From Enid’s Death to Possession of Lowery South – June 2002 to August 2005

  1. Enid died in June 2002. At the Enid’s death and thereafter Maxwell was still exerting physical control over Lowery South. Elizabeth wanted to sell Lowery South and sell it to distribute the proceeds to the residuary beneficiaries. But Maxwell would not vacate and continued to use the property for his own agricultural purposes. Elizabeth’s version is corroborated by Maxwell’s later conduct in resisting Elizabeth’s claim on behalf of the estate to possession of Lowery South.

  2. For the first six months, that is until the end of 2002, Elizabeth reasonably acquiesced in Maxwell’s continued possession to give him time to adjust to Enid’s death. For the next 12 months until the end of 2003 Maxwell, proposed that he lease Lowery South from the estate for $20 per acre per annum. Keeping the peace, Elizabeth also acquiesced in this on behalf of the estate. But Maxwell did not pay the rent, and the estate demanded that he leave. From January 2004 Maxwell remained in possession of Lowery South without the estate’s consent.

  3. On behalf of the estate, Elizabeth sought recovery of money for the rent of Lowery South from Maxwell and in correspondence requested him to leave Lowery South to enable it to be sold. She wanted the estate to be finalised so the residue could be distributed to the beneficiaries. Maxwell refused to vacate Lowery South.

  4. After her requests were ignored, Elizabeth was forced to commence proceedings in November 2004 for possession of Lowery South and for mesne profits for the benefit of the estate for Maxwell’s continued unauthorised occupation of the property.

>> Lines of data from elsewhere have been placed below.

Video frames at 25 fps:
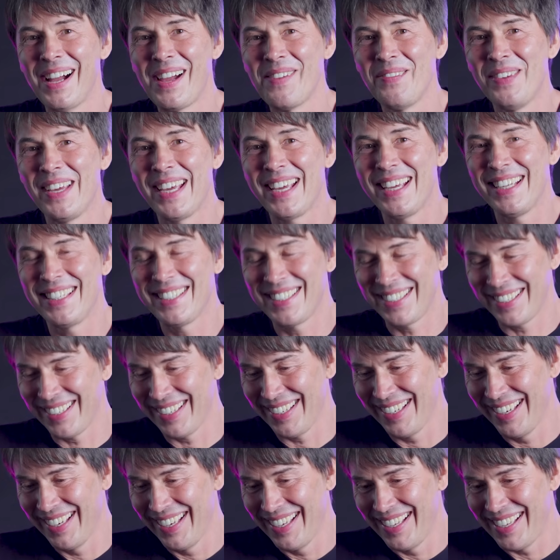I'm here
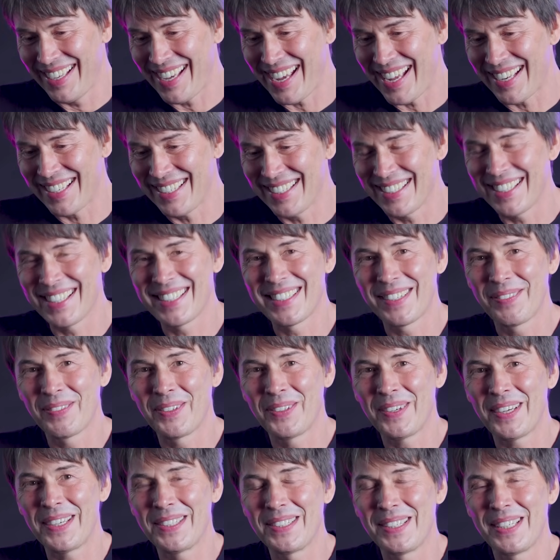to answer some
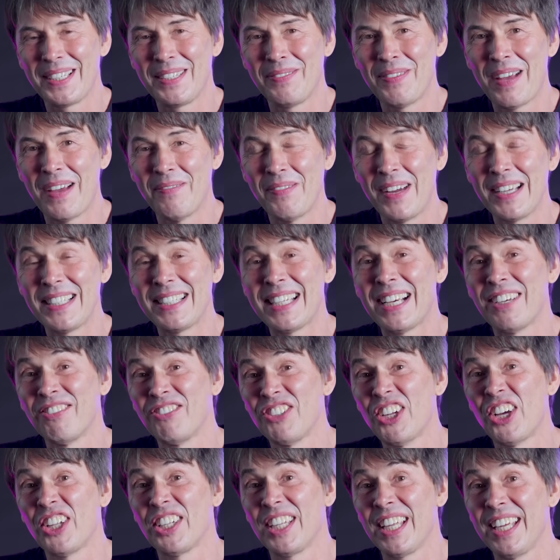questions about myself,
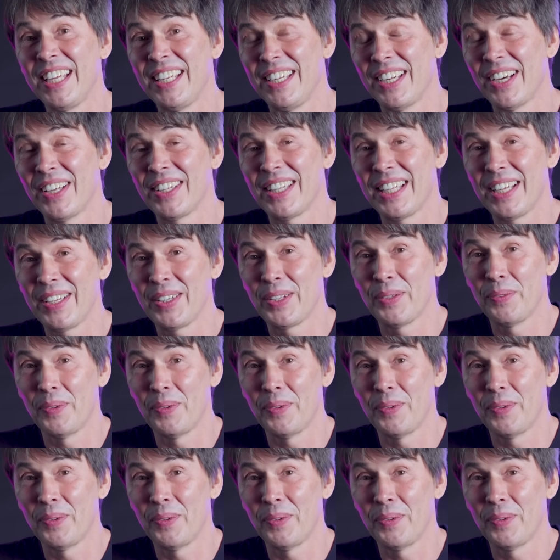not the not the other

  5. Maxwell strongly defended the possession proceedings over a two-day hearing in April 2005. In June 2005, Johnson J made orders giving possession of Lowery South to Elizabeth as executrix of the estate and leave to issue a writ for possession. Johnson J saw fit in the circumstances to enjoin Maxwell from re-entering. After the judgment Maxwell did not voluntarily give up possession of the property and had to be removed. The Sheriff ultimately executed the writ for possession on 31 August 2005.

  6. Elizabeth’s evidence, which the Court accepts, is that when the estate re-entered Lowery South, Maxwell had left it in such a poor state that it was, in a practical sense, unsaleable. The property had been overstocked, over grazed and was run down. Machinery was missing. The deceased’s vintage car and firearms were gone. The pastures were overrun with blackberry, Bathurst bur and Star thistles. Damaged and rusty vehicles were lying around. The useful timber on the property had been removed, leaving behind only stumps. Rubbish was strewn throughout. The property needed to be substantially redeveloped for sale. Elizabeth set about making Lowery South saleable by rectifying this damage.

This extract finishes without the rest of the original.